* **What the task asks**
Return all the lines below exactly as written. Drop every picture.

── Material to process ──

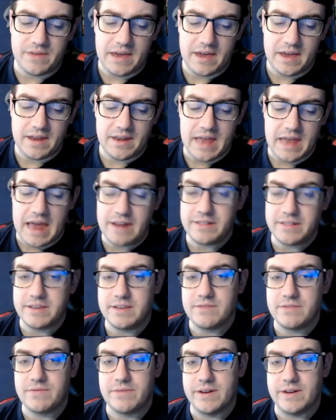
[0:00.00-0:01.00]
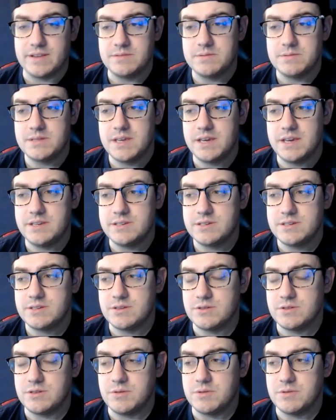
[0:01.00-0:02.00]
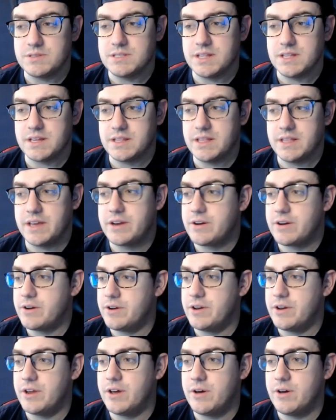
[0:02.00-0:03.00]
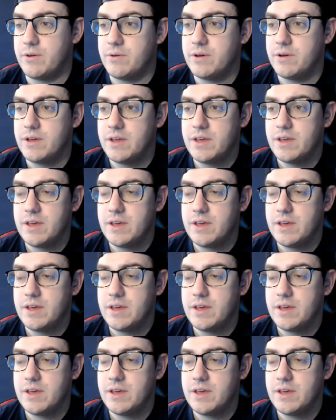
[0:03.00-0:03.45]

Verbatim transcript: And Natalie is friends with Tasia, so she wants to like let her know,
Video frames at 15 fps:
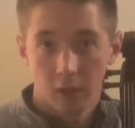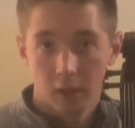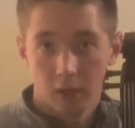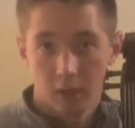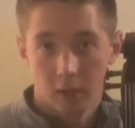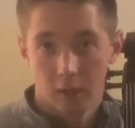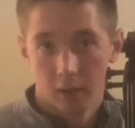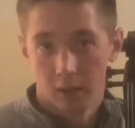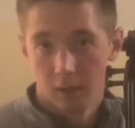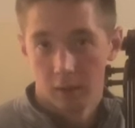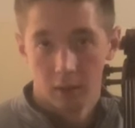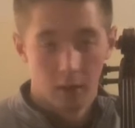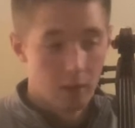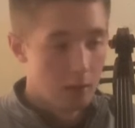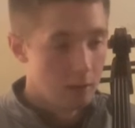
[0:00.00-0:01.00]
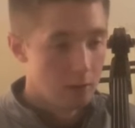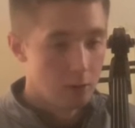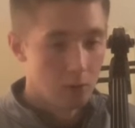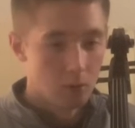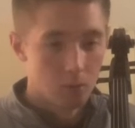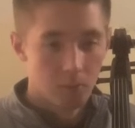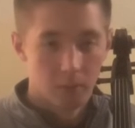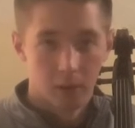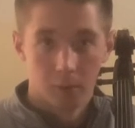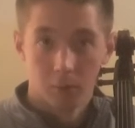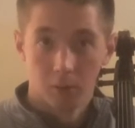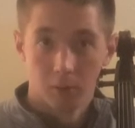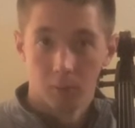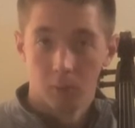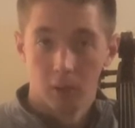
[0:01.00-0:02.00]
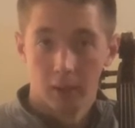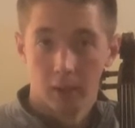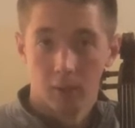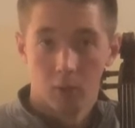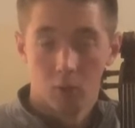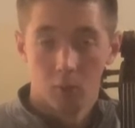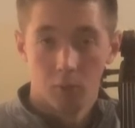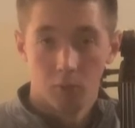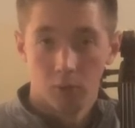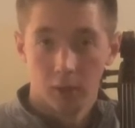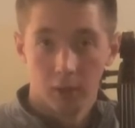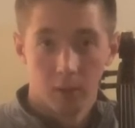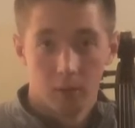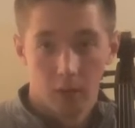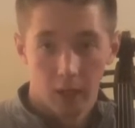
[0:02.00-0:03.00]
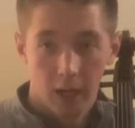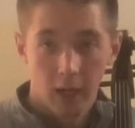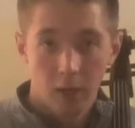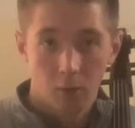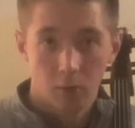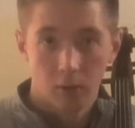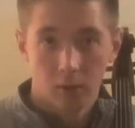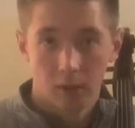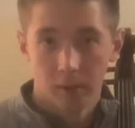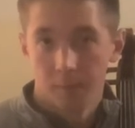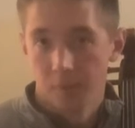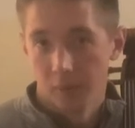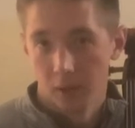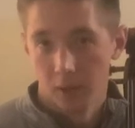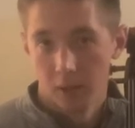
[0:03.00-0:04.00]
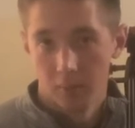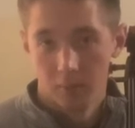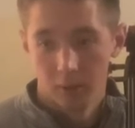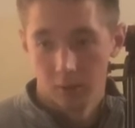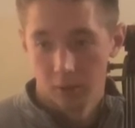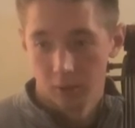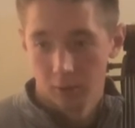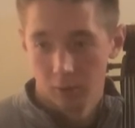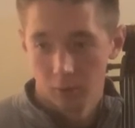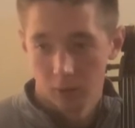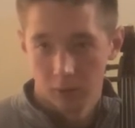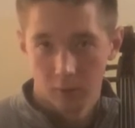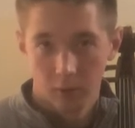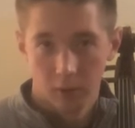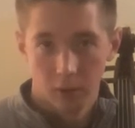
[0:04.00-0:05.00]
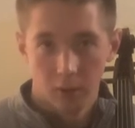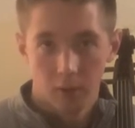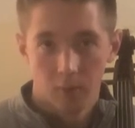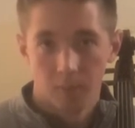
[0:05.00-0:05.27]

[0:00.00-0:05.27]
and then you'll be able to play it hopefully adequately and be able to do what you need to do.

───

* **Your response**
[0:00.00-0:01.00]
[0:01.00-0:02.00]
[0:02.00-0:03.00]
[0:03.00-0:03.45]

Verbatim transcript: And Natalie is friends with Tasia, so she wants to like let her know,
Video frames at 15 fps:
[0:00.00-0:01.00]
[0:01.00-0:02.00]
[0:02.00-0:03.00]
[0:03.00-0:04.00]
[0:04.00-0:05.00]
[0:05.00-0:05.27]

[0:00.00-0:05.27]
and then you'll be able to play it hopefully adequately and be able to do what you need to do.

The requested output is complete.